### Data shown:
========
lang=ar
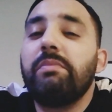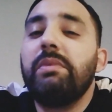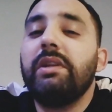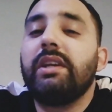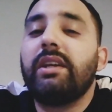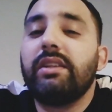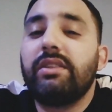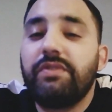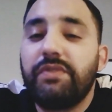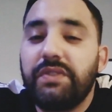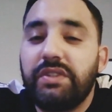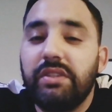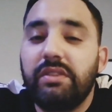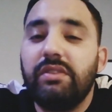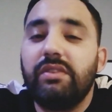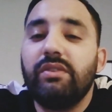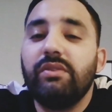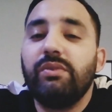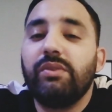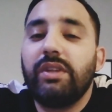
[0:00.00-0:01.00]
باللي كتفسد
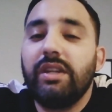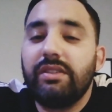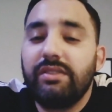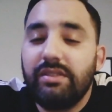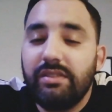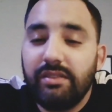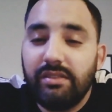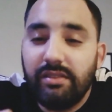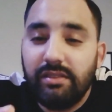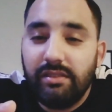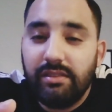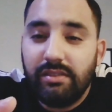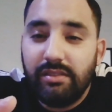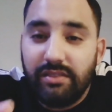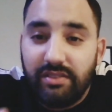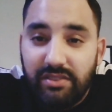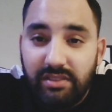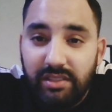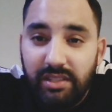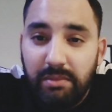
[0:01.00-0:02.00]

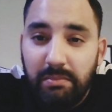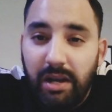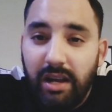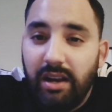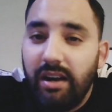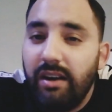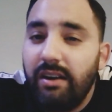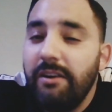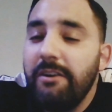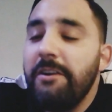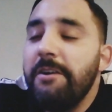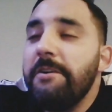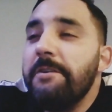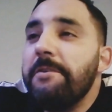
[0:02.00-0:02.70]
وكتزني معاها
========
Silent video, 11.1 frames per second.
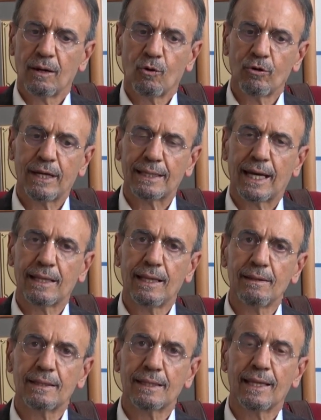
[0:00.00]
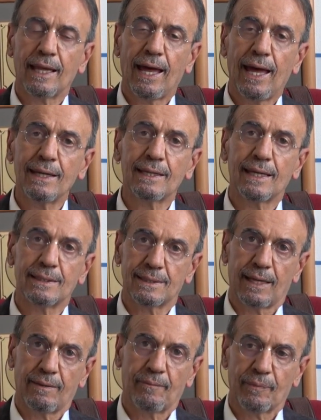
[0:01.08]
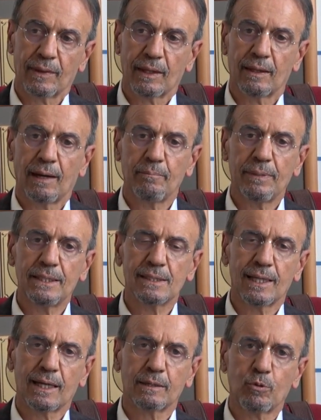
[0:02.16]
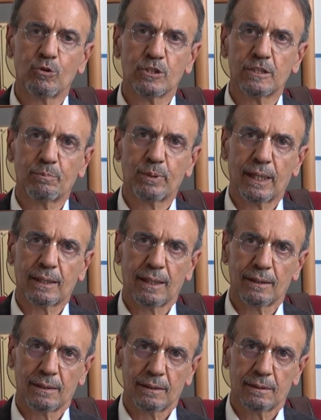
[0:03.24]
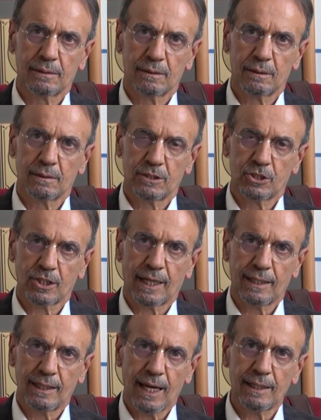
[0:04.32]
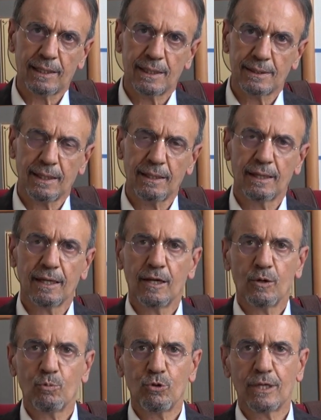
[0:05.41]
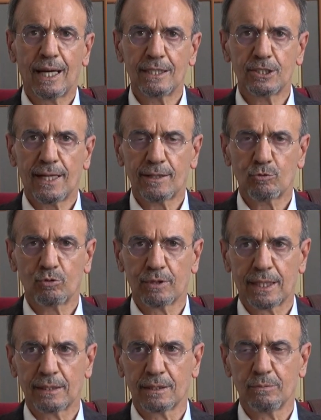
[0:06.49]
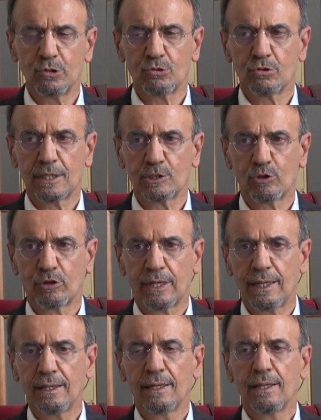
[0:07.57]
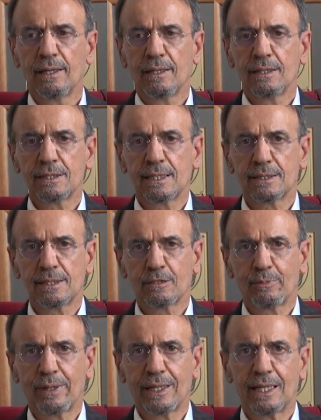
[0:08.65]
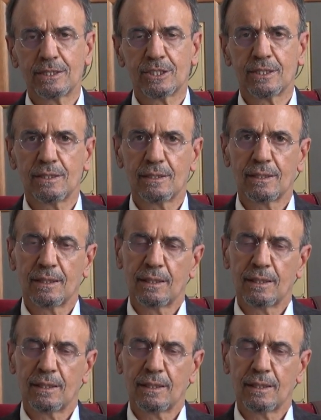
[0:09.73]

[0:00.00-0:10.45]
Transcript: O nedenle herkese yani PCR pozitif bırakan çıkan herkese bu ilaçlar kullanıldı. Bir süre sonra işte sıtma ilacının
========
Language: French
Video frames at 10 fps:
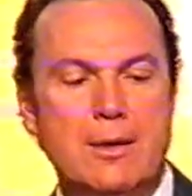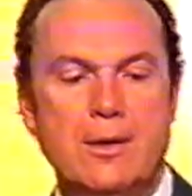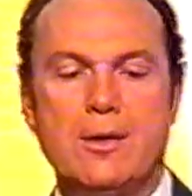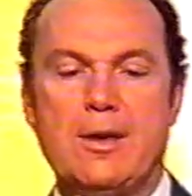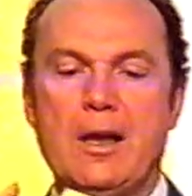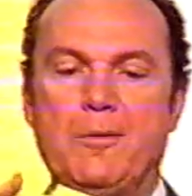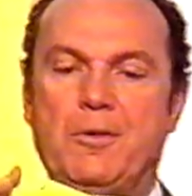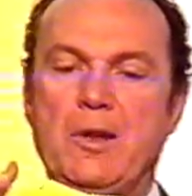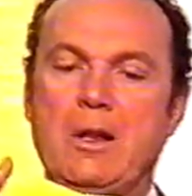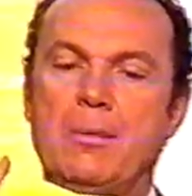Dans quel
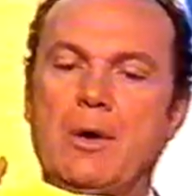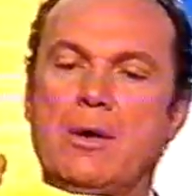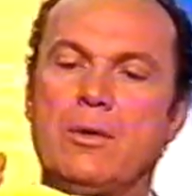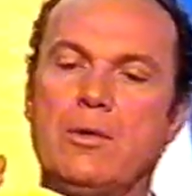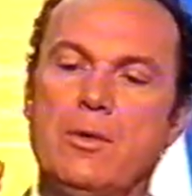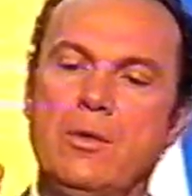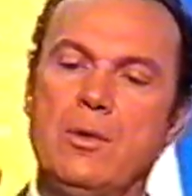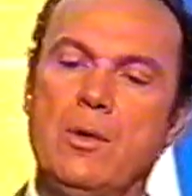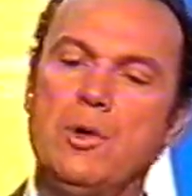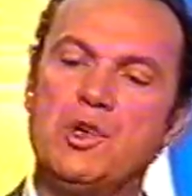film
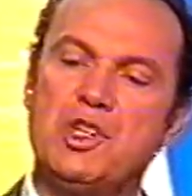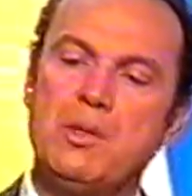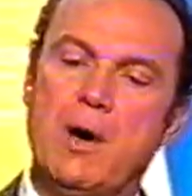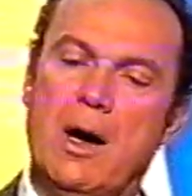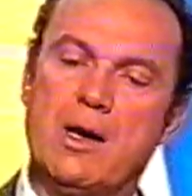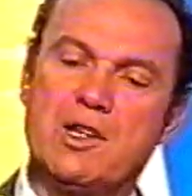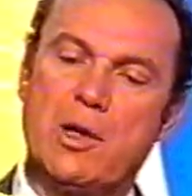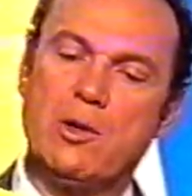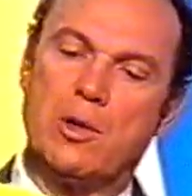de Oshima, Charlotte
========
### Activity:
Word for word, restate the lines above from the one with "Silent video, 11.1 frames per second." through the one with "Transcript: O nedenle", keeping both ends and dropping the pictures.

### Answer for the task:
Silent video, 11.1 frames per second.
[0:00.00]
[0:01.08]
[0:02.16]
[0:03.24]
[0:04.32]
[0:05.41]
[0:06.49]
[0:07.57]
[0:08.65]
[0:09.73]

[0:00.00-0:10.45]
Transcript: O nedenle herkese yani PCR pozitif bırakan çıkan herkese bu ilaçlar kullanıldı. Bir süre sonra işte sıtma ilacının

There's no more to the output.